Content starts
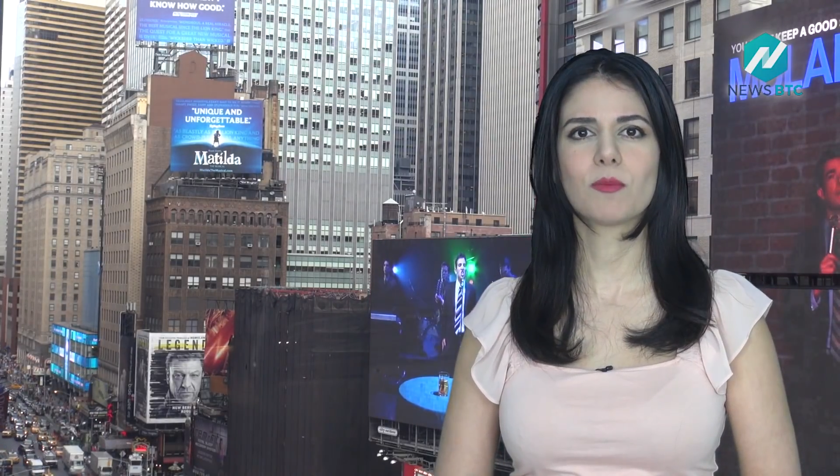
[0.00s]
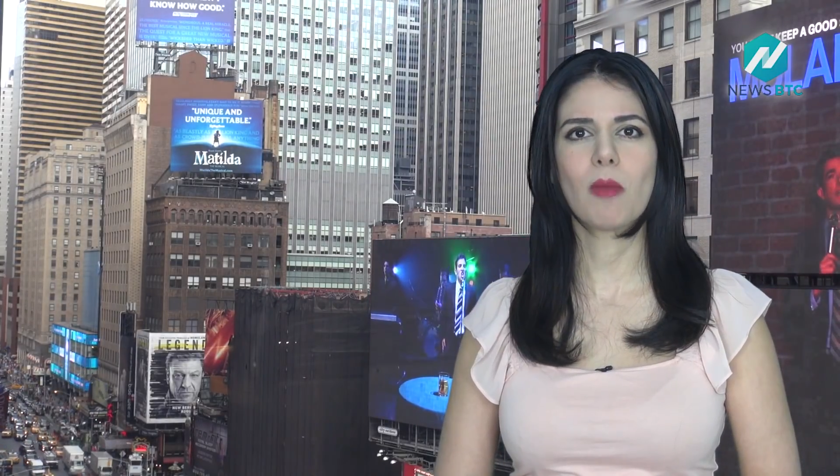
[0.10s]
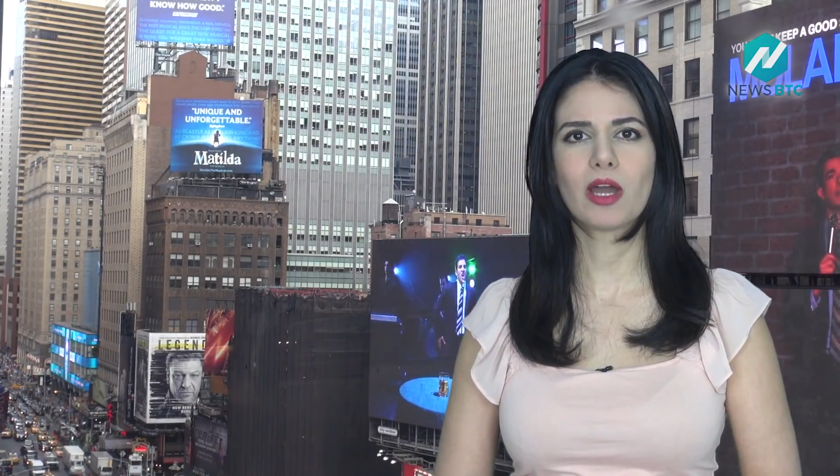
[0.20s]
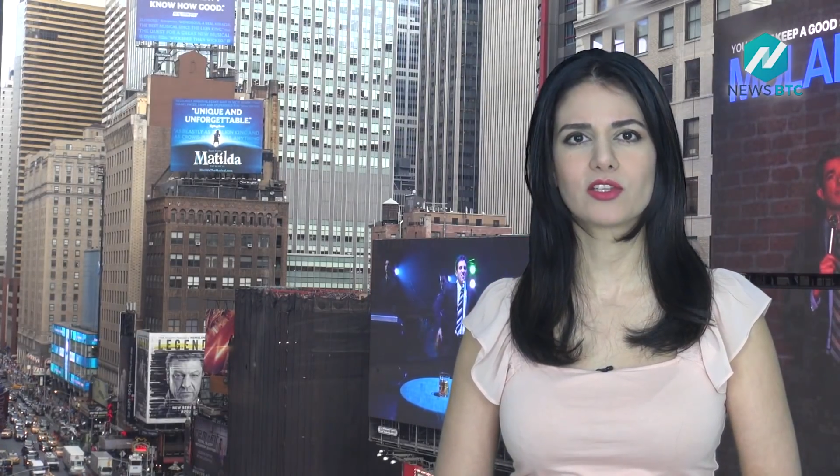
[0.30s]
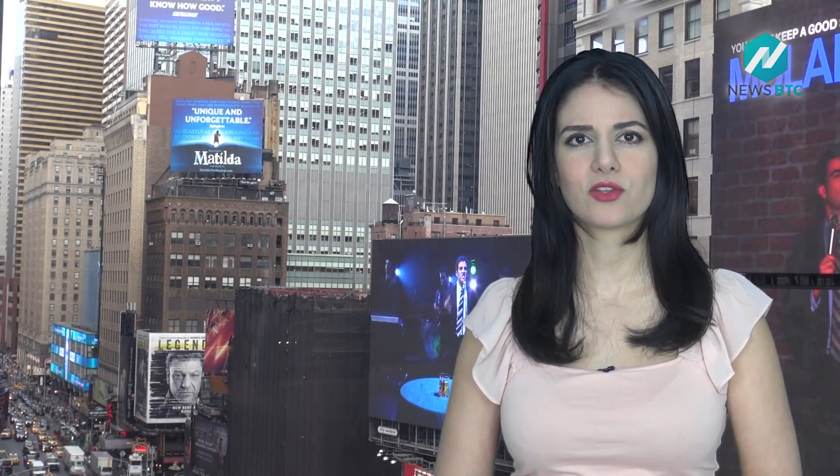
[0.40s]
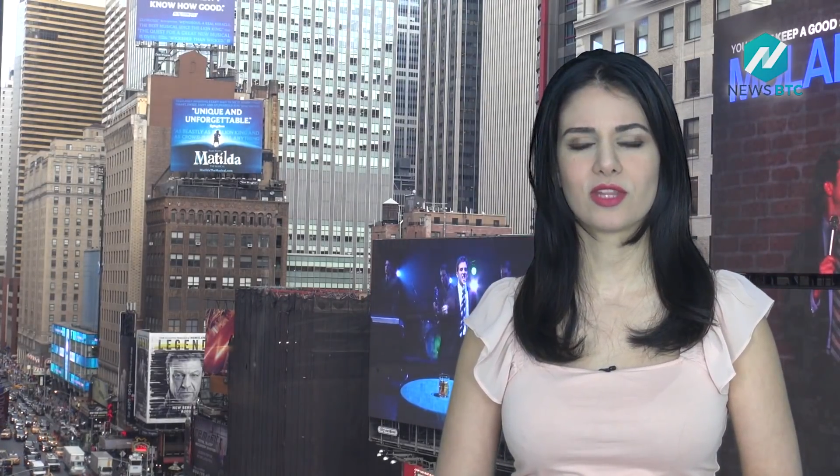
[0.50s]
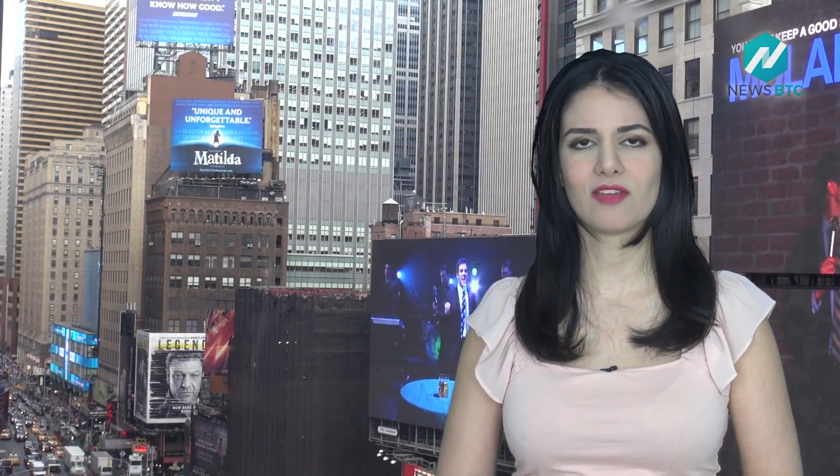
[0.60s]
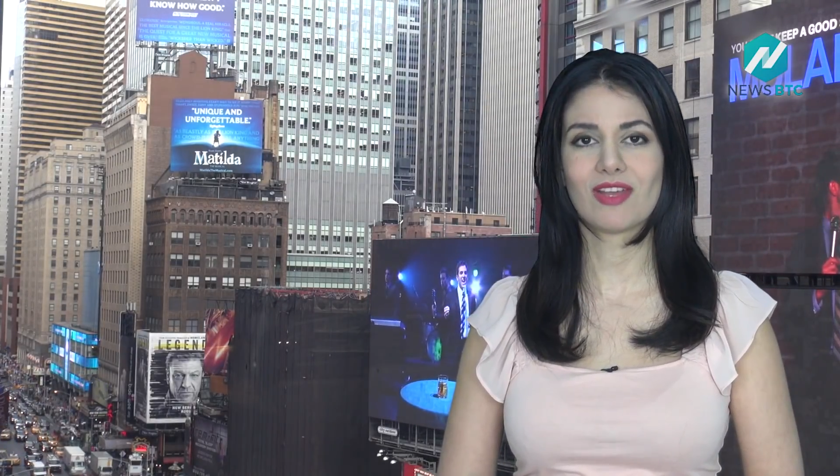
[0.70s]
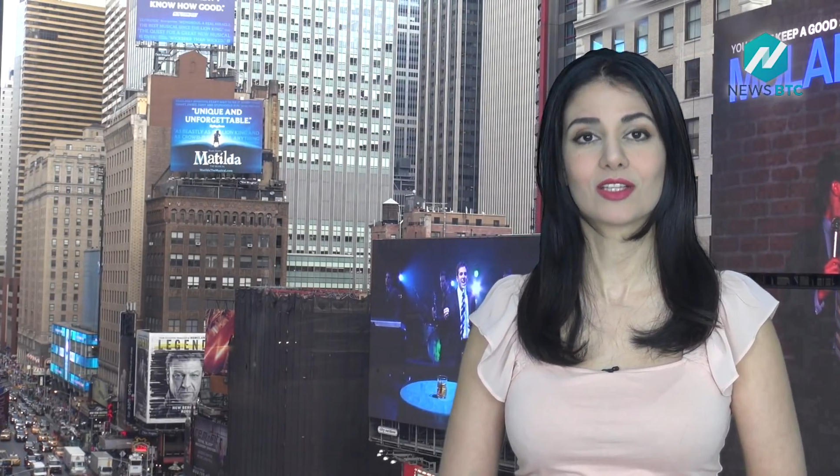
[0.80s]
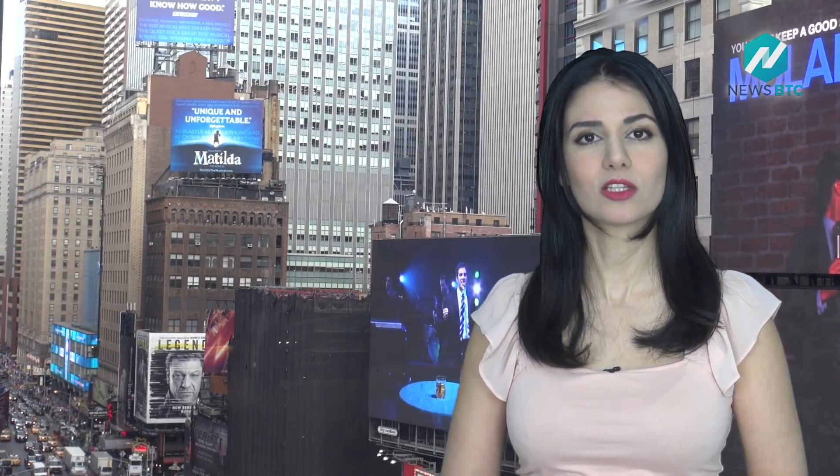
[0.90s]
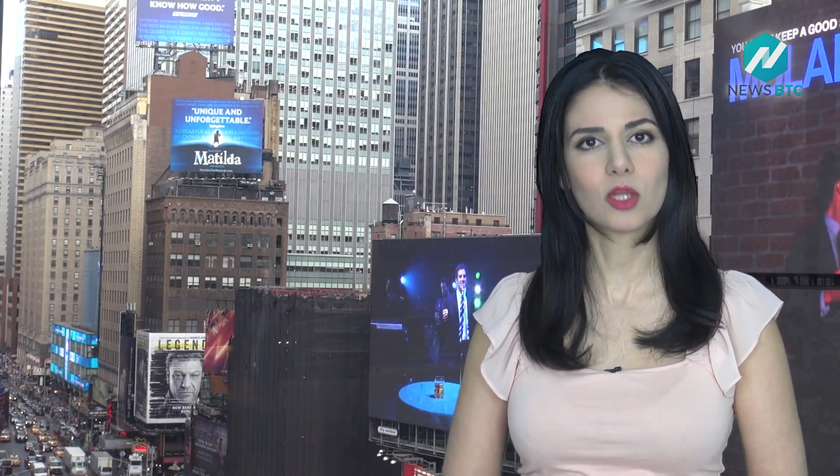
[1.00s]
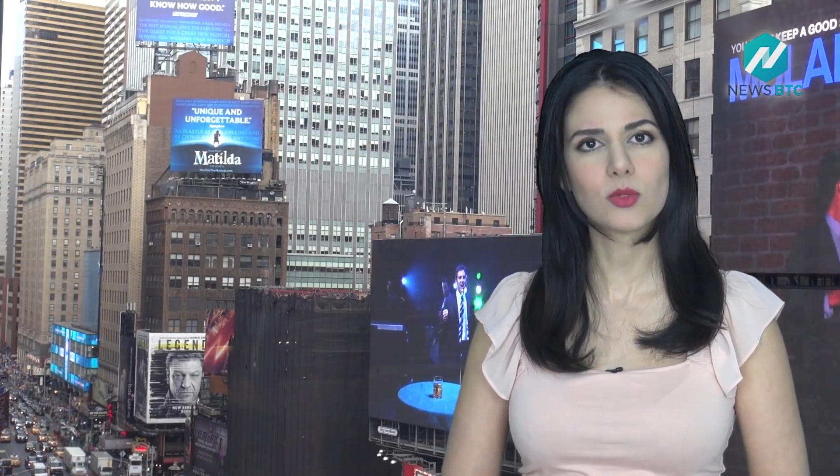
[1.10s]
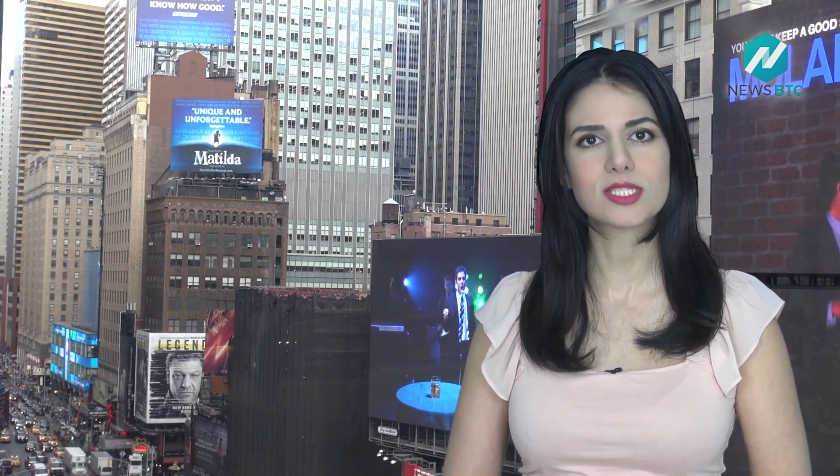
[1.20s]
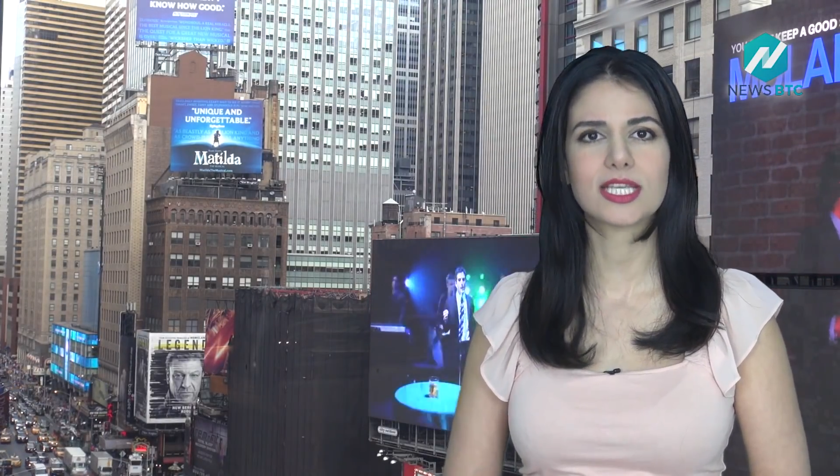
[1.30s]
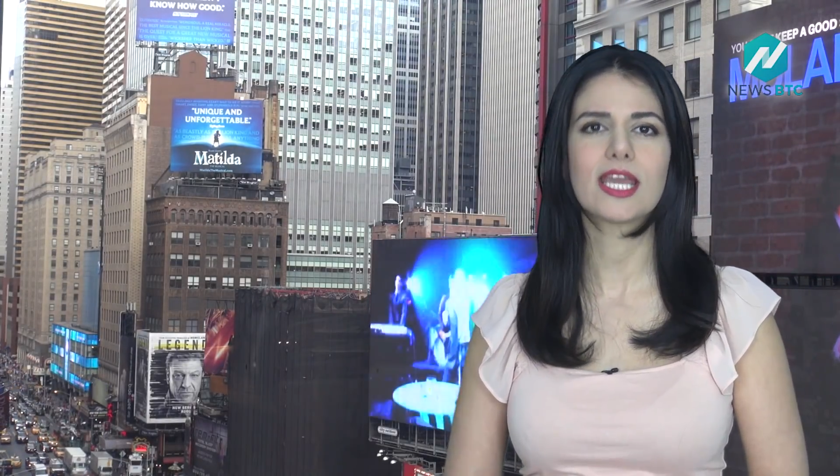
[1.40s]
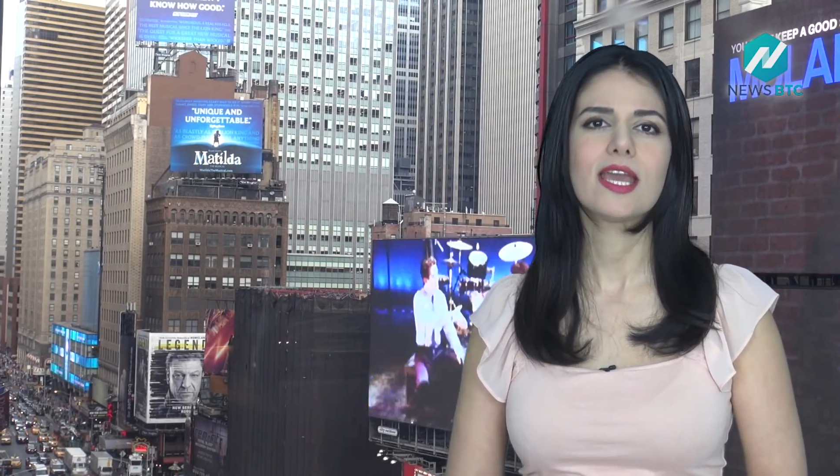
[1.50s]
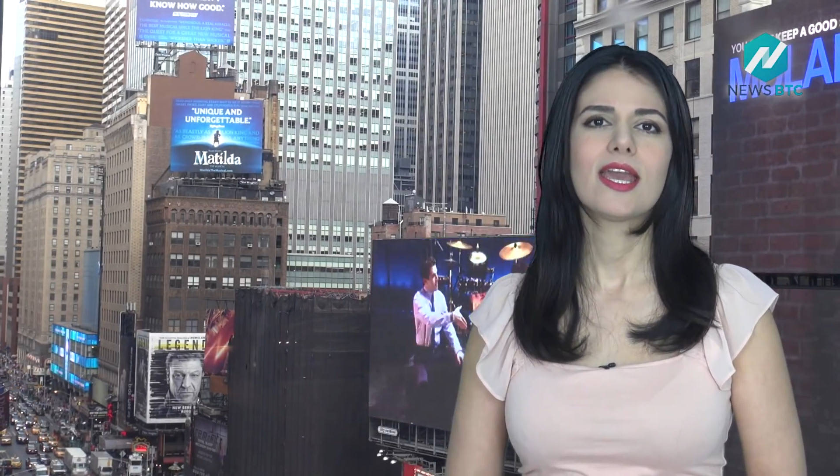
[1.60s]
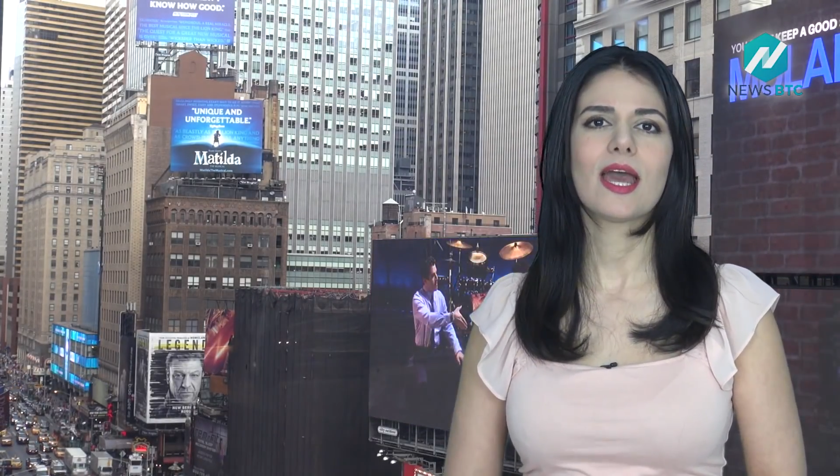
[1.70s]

to monitor the event closely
Content ends
- EXERCISE BRIEF:
Please give the material above again in full, with no pictures in your version.

- EXERCISE RESULT:
[0.00s]
[0.10s]
[0.20s]
[0.30s]
[0.40s]
[0.50s]
[0.60s]
[0.70s]
[0.80s]
[0.90s]
[1.00s]
[1.10s]
[1.20s]
[1.30s]
[1.40s]
[1.50s]
[1.60s]
[1.70s]

to monitor the event closely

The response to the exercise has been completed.